This repository is the integrated version of algorithms and programming assignments (PAs) from Information Retrieval course.
- Requirements:
- Install NLTK for stemming.
- After cloning the repository, first unzip the file Assignment Data/IRTM.zip to let program able to read, and then run irtm.py getting pickle of irtm data.
- The following topics (module_name) describes the programming assignments.
Extract informative terms from a document ( pa1.txt in this module).
- Tokenization.
- Lowercasing everything.
- Stemming using Porter’s algorithm.
- Stopword removal.
- Save the result as a txt file.
Convert a set of documents (1095 news documents) into tf-idf vectors.

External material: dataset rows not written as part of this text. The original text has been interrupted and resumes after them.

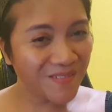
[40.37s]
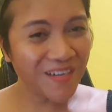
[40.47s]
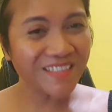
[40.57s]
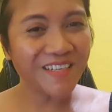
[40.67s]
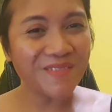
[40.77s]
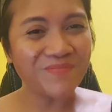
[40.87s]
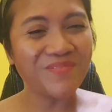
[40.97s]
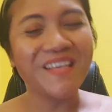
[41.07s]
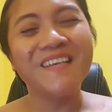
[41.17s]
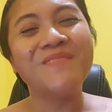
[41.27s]
welcome!
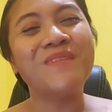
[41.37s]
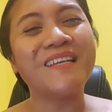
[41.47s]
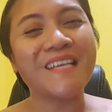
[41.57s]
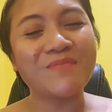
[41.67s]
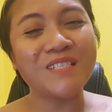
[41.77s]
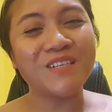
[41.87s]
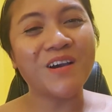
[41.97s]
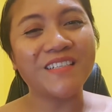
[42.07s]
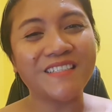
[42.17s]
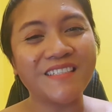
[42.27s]
My name is
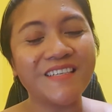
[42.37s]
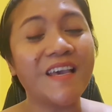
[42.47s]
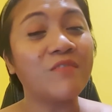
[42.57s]
Dony.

- Construct a dictionary based on the terms extracted from the given documents.
- Record the document frequency of each term.
- Save as dictionary.txt
- Transfer each document into a tf-idf unit vector.
- ${idf}{t}=\log{10}{\frac{N}{{df}_t}}$
- Save as DocID.txt.
- Write a function cosine(
$Doc_x$ ,$Doc_y$ ) which loads the tf-idf vectors of documents x and y and returns their cosine similarity.
Multinomial Naive Base (NB) Classifier for 1095 documents.
-
13 classes (id 1~13), each class has 15 training documents
-
The remaining documents are for testing.
-
Employ feature selection method and use only 500 terms in the classification.
-
$Χ^2$ (chi-squared) test. - Likelihood ratio.
- Hybrid
$Χ^2$ test and likelihood ratio. - reason for feature selection:
- For each class, calculate M P(X=t|c) parameters, where M is the size of the vocabulary.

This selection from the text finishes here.